BEGIN Recorded information

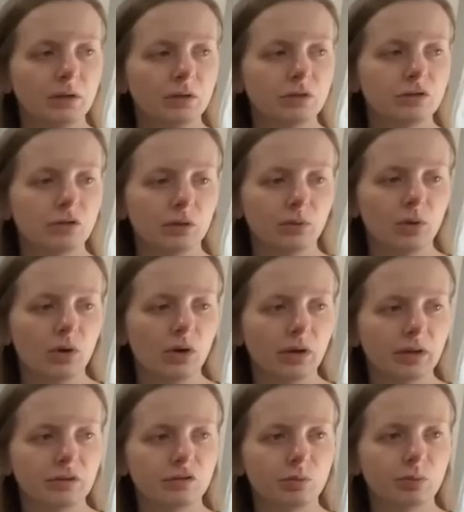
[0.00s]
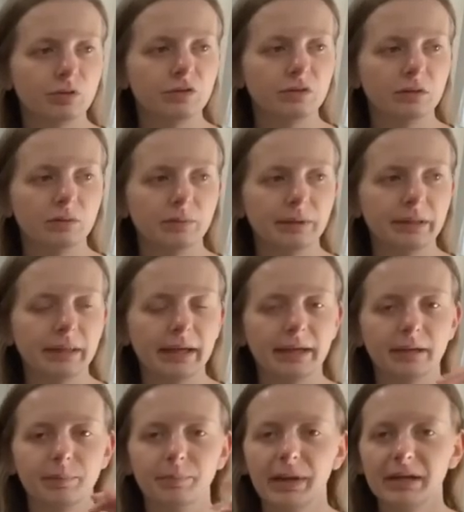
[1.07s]
So August will still be
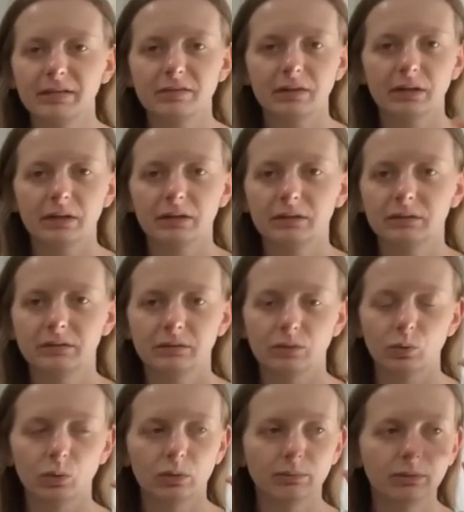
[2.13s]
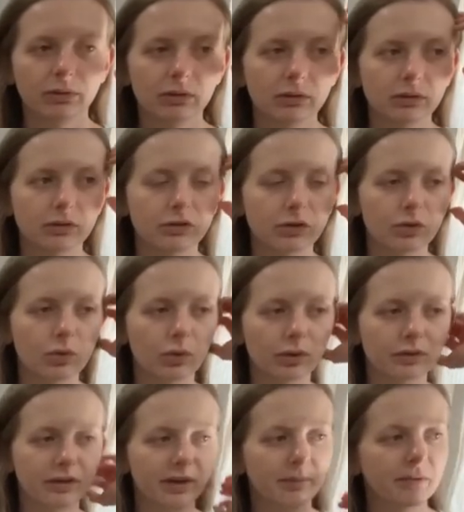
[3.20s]
like basic, normal decor
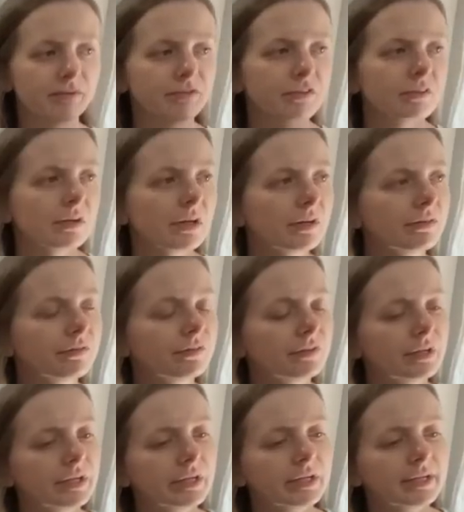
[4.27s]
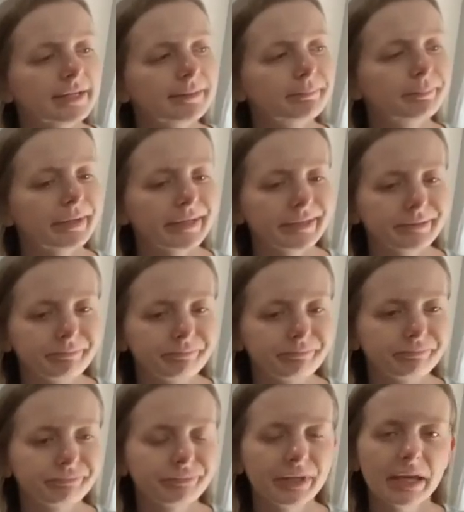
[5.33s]
type of stuff. But
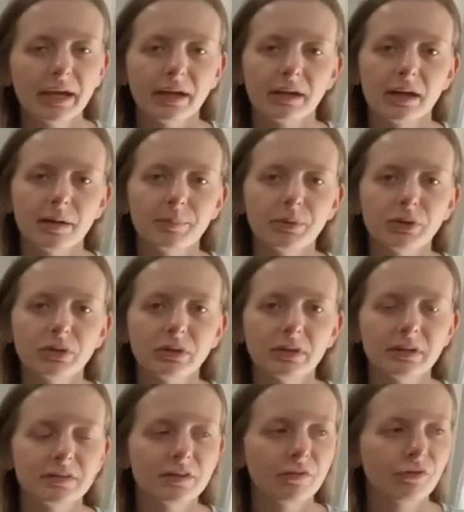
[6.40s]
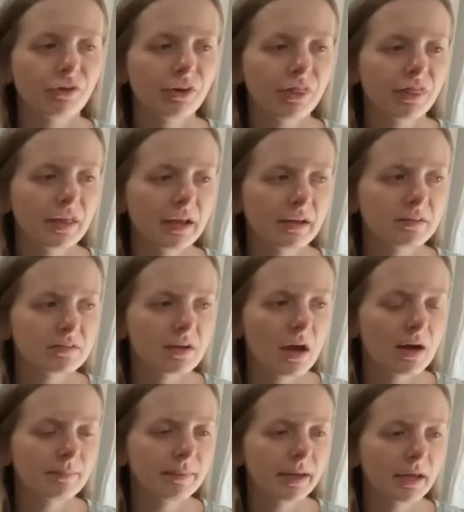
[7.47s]
yeah, a couple different things
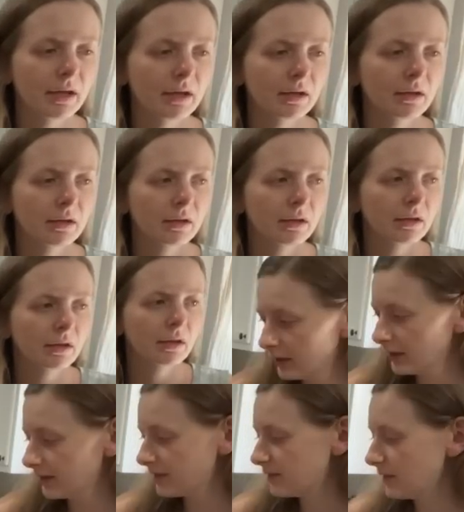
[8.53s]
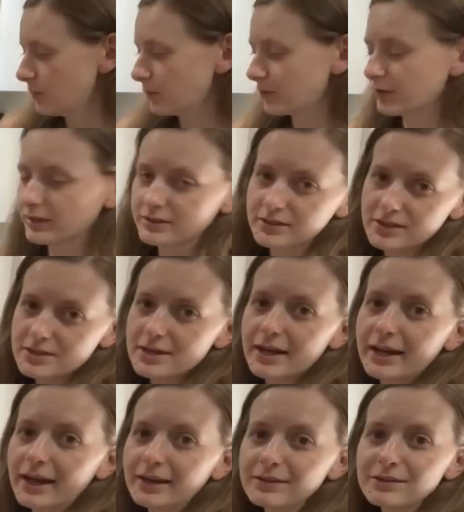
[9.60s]
coming. Let's see what the rest of the
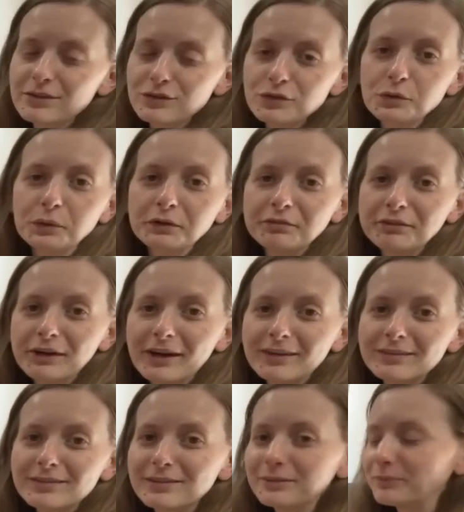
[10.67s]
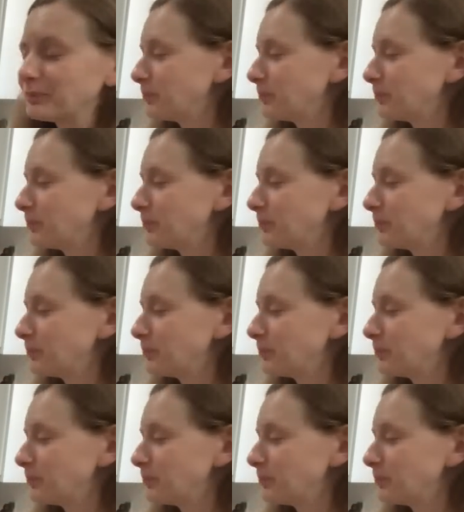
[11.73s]
day has in store for us.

END Recorded information

◆ Required action
The answer must be an exact copy of the records above, with the pictures left out.

◆ Exercise solution
[0.00s]
[1.07s]
So August will still be
[2.13s]
[3.20s]
like basic, normal decor
[4.27s]
[5.33s]
type of stuff. But
[6.40s]
[7.47s]
yeah, a couple different things
[8.53s]
[9.60s]
coming. Let's see what the rest of the
[10.67s]
[11.73s]
day has in store for us.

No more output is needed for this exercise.